Dr. Marks has spent her career studying leadership development and teamwork in organizations. She has published theoretical models and empirical studies that illustrate the dynamic nature of the collaborative processes used by organizational teams and the critical roles of team leaders. Dr. Marks has authored and delivered more than 75 peer review journal articles and national conference research presentations. In 2006, Dr. Marks won the George Mason University Teaching Excellence Award and in 2008 and 2011 she won the Executive MBA Professor of the Year award. She teaches courses in organizational behavior, leadership, global business and human resource management in executive, MBA and undergraduate programs. She has led GMU graduate student short- term study abroad courses to the United Arab Emirates, China, Japan, France, Hungary, Austria, England, and the Czech Republic where students study global business and cross-cultural adaptability.

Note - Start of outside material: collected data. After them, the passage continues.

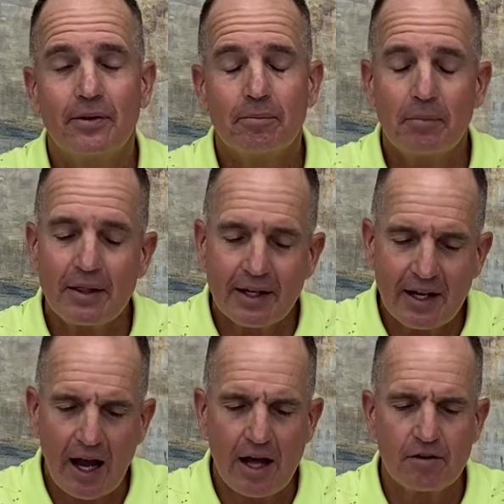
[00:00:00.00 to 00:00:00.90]
May the
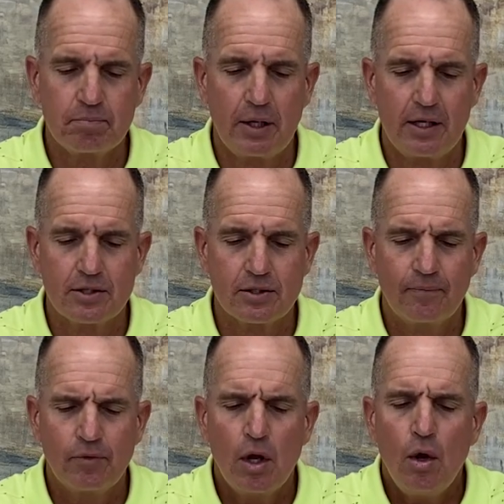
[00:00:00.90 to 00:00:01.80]
God of peace,
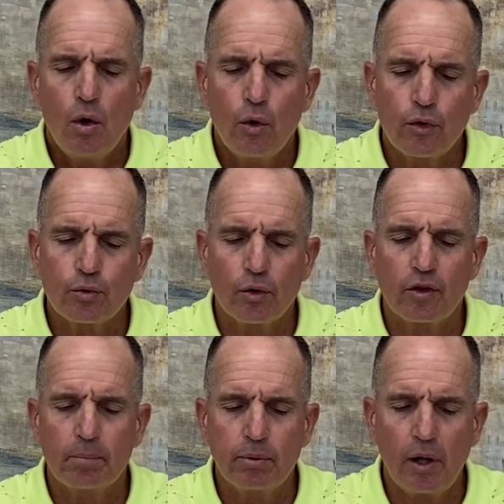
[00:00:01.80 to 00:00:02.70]
who through the
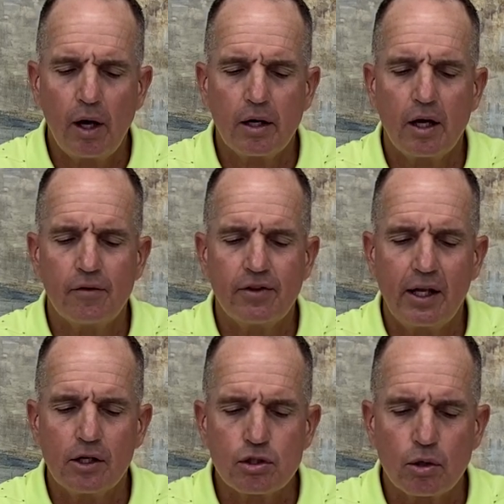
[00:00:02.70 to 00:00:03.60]
blood of
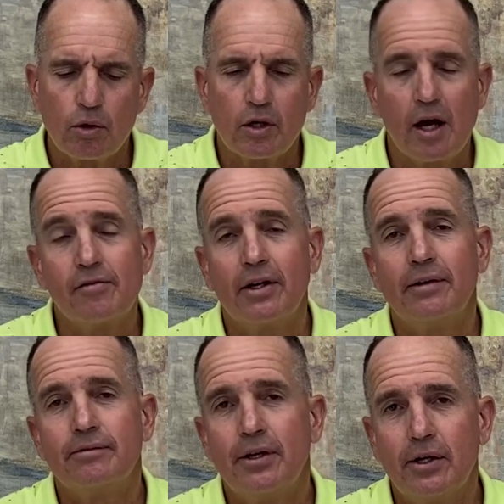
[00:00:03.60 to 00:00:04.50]
the eternal
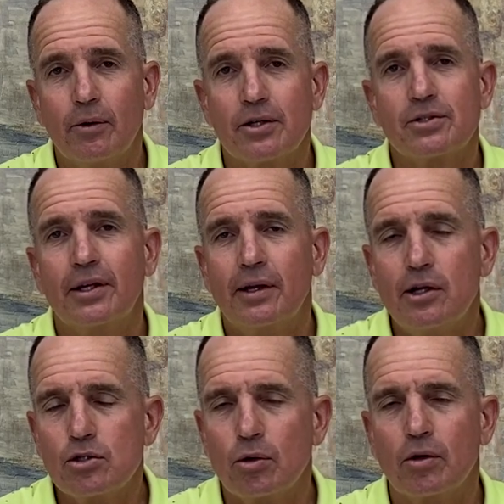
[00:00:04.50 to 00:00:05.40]
covenant, interesting,
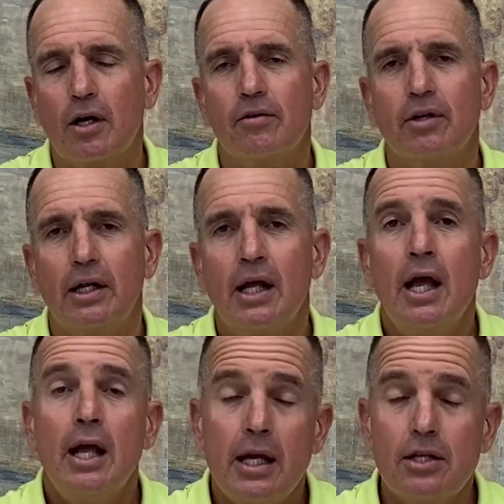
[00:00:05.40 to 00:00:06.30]
eternal covenant,
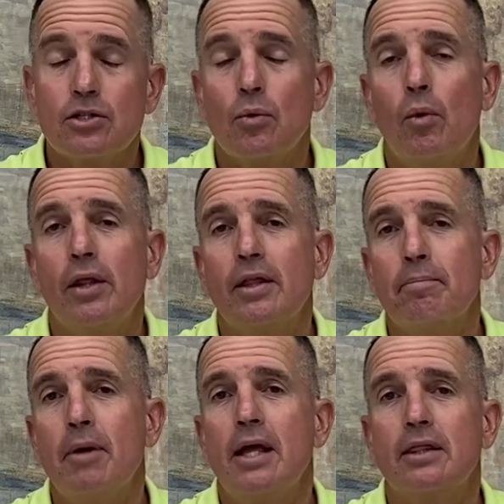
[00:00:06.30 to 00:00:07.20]
he's the one that
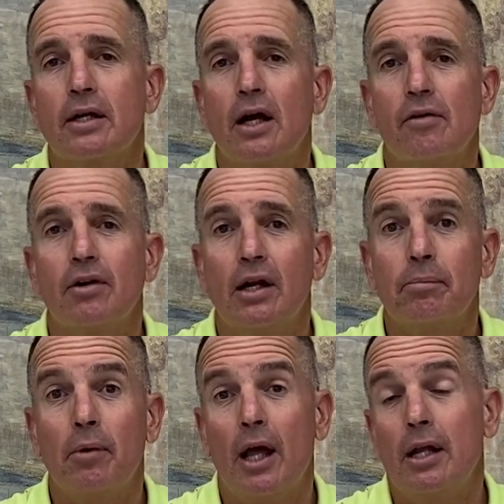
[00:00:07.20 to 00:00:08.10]
made the
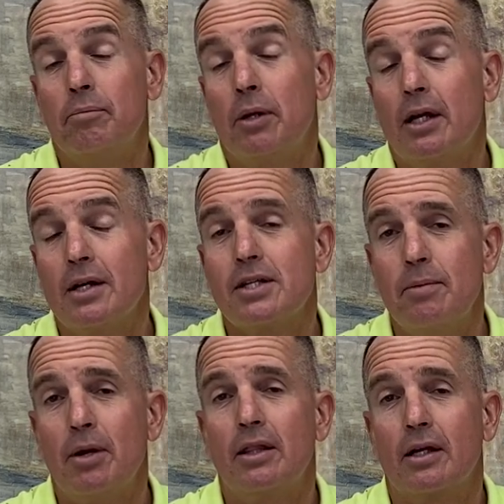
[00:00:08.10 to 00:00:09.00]
covenant, and because he
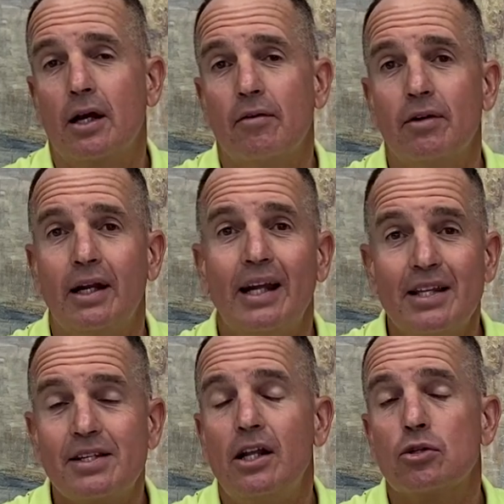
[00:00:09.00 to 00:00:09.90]
made the covenant,
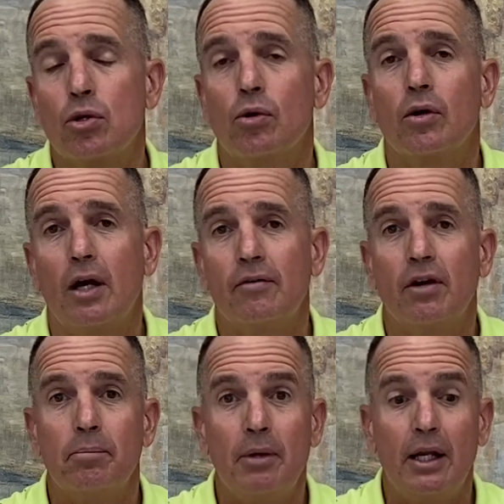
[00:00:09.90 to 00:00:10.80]
it's an eternal
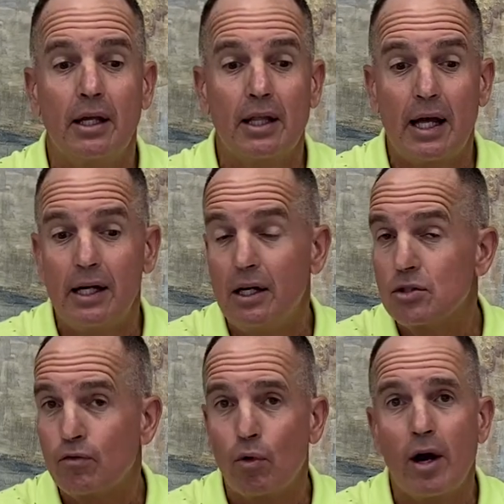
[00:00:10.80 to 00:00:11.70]
covenant, meaning that it is
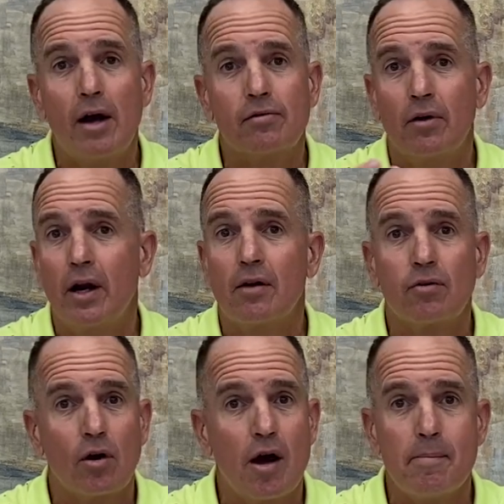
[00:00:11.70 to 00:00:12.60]
forever and
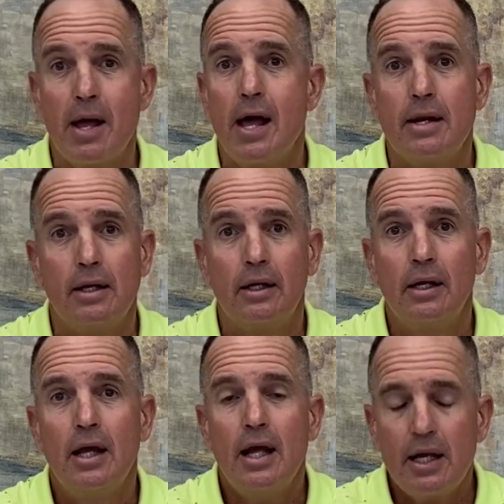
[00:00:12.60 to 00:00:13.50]
ever, amen.
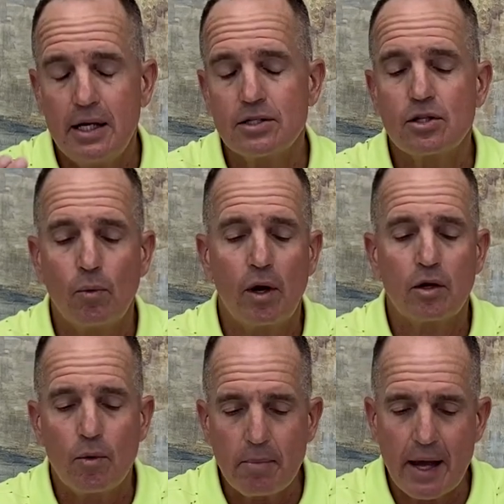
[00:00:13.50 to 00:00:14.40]
He's the one
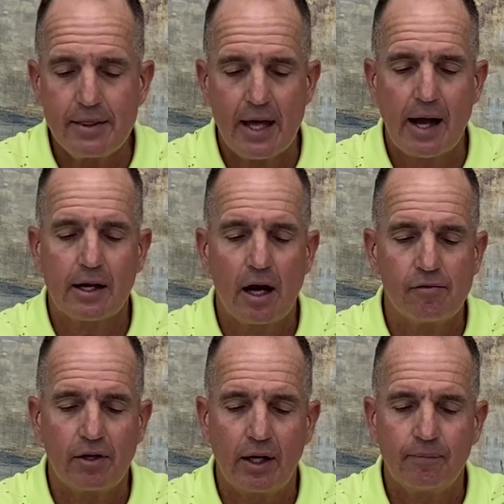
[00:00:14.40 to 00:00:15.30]
who made that
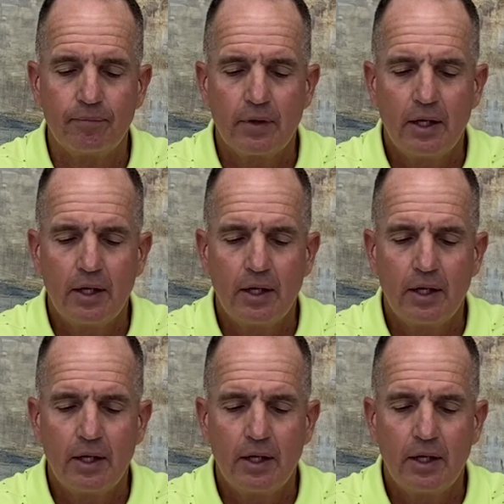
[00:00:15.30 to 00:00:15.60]
covenant.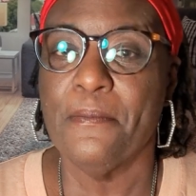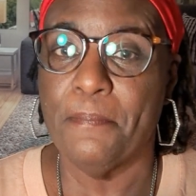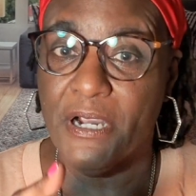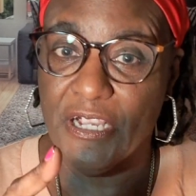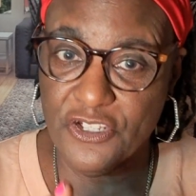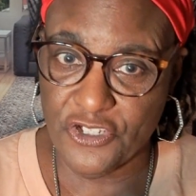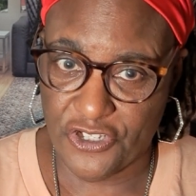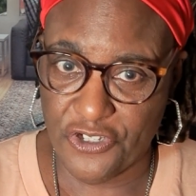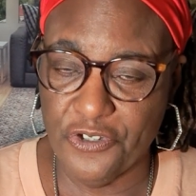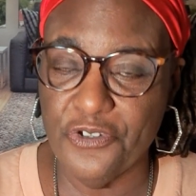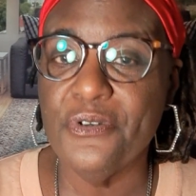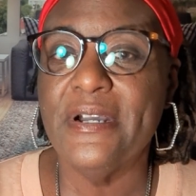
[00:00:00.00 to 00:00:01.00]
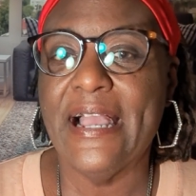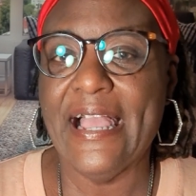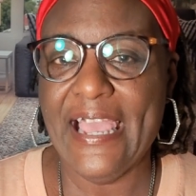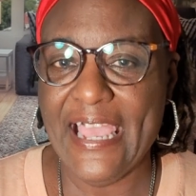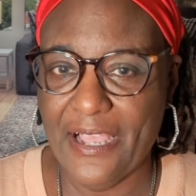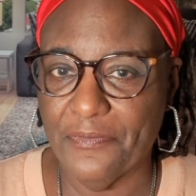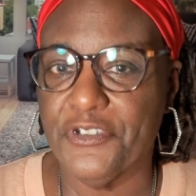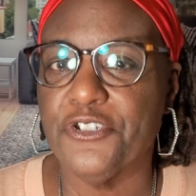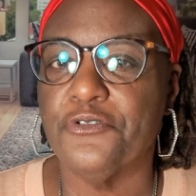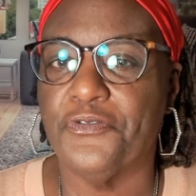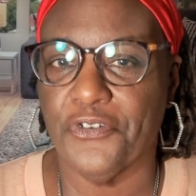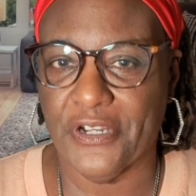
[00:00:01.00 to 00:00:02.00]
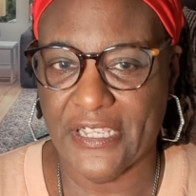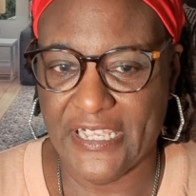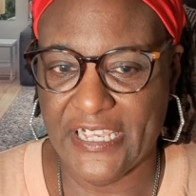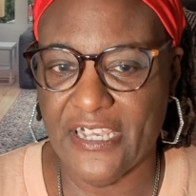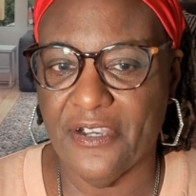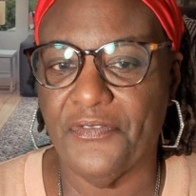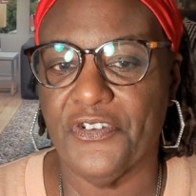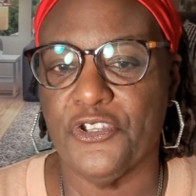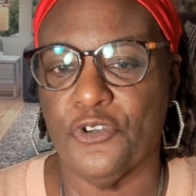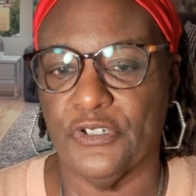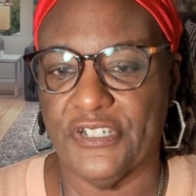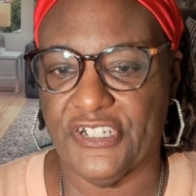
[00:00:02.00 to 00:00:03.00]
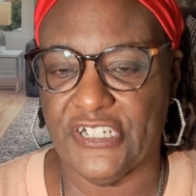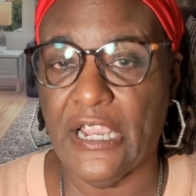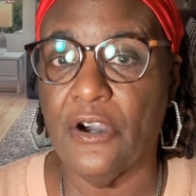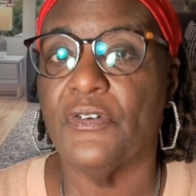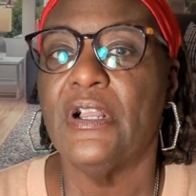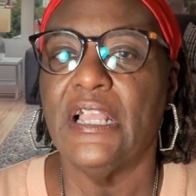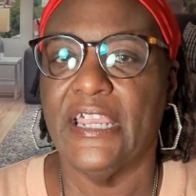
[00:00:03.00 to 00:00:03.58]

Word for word: But you have to forgive yourself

Dr. Bonnie Melhart is the Associate Provost for Research and Dean of Graduate Studies & University Programs at TCU. Programs under her University Programs oversight include Study Abroad, Women’s Studies, Intensive English, Master of Liberal Arts and Ranch Management. Melhart holds the PhD in Information and Computer Science, with a concentration in Software Engineering, and is author of numerous papers on research of processor assignment for massively parallel systems, security and reliability of software systems, and embedded systems specification. She is on the faculty of the Computer Science Department at TCU and teaches leadership and communication courses when time allows. A graduate of the Harvard Institute for Management and Leadership in Education, she has held several administrative posts at TCU and spearheads programs on leadership development for graduate students and women faculty. She is an active member of several community boards, including the Wesley Foundation and Fort Worth Sister Cities International.
Sherry Sandkam, Ph.D., is associate dean of the Graduate School and holds a collateral faculty appointment as assistant professor in the School of Education’s Department of Educational Leadership.
Sandkam’s primary areas of interest include higher education administration and the sociology of education. As associate dean, she also serves as the graduate program director of the Master of Interdisciplinary Studies, as well as director of the PFF Program and the Graduate School Mentorship Program.
Sandkam holds a Ph.D. in Education and M.B.A. from Virginia Commonwealth University, as well as a bachelor’s degree in Spanish from Longwood College.